Joe closed his eyes. How much worse could this day get? he wondered.
“Joe! How in the hell are you?”
The governor’s voice was deep and raspy. There was heavy background noise, overlapping conversations, the bark of a laugh.
“Hello, sir. I’m fine.”
“Good, good. Can you hear me okay? I’m in Washington giving hell to these bastards, and I’ve got a few minutes between meetings. I don’t have long, so we need to get to the point.”
“Okay.”
“First, how is Marybeth? How are the girls?”

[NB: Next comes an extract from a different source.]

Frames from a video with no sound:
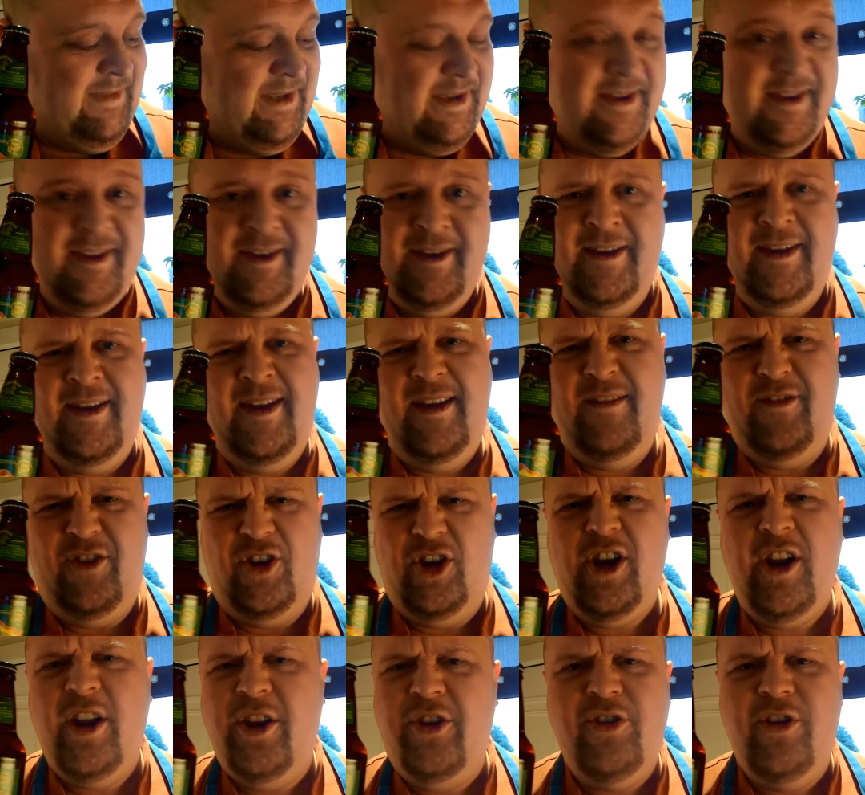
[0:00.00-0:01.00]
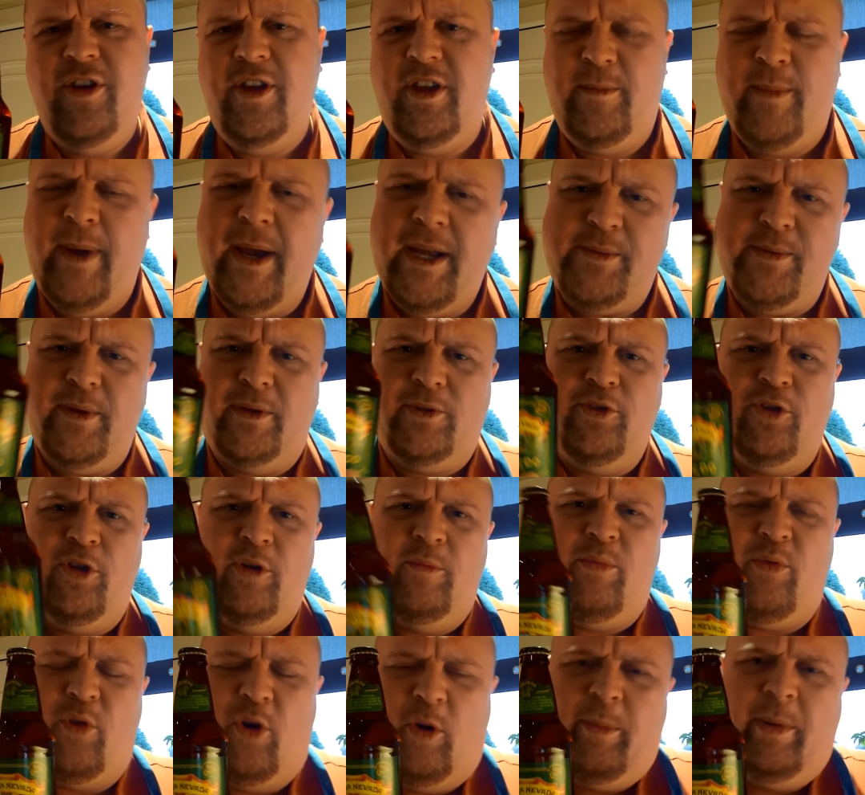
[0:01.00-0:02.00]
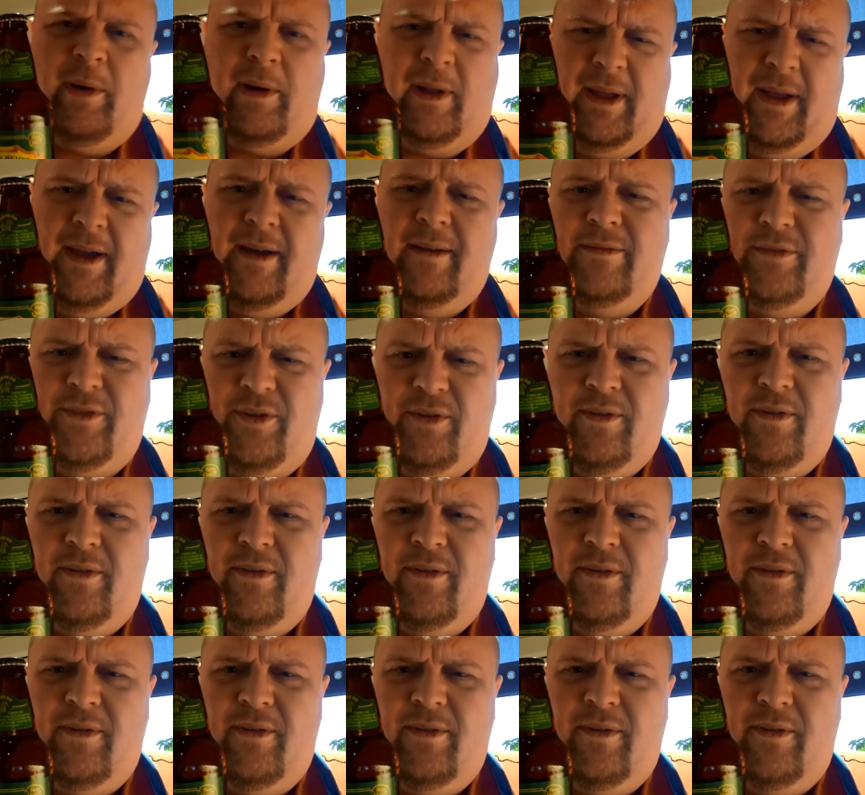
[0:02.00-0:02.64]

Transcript: If you're going to do it, you might as well do it properly after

“Good all around. They’re here with me. . . .”
“Tell me straight: are you nuts? Did you go goofy down there in exile?”
Joe swallowed. “No.”
“I got part of the story from my chief of staff, who’s in touch with DCI. I’ve been anxiously awaiting news of a bloody shootout where two brothers are killed and two women are rescued in the mountains. Instead, I hear they can’t find anything or anybody.”
“I just heard from Sheriff McLanahan,” Joe said. “They must have been searching in the wrong places.”
“Hmmm.”
Joe asked, “Do you know a DCI investigator named Bobby McCue? He was in here earlier today asking me a bunch more questions about what I saw up there. Do you know why DCI is questioning my story?”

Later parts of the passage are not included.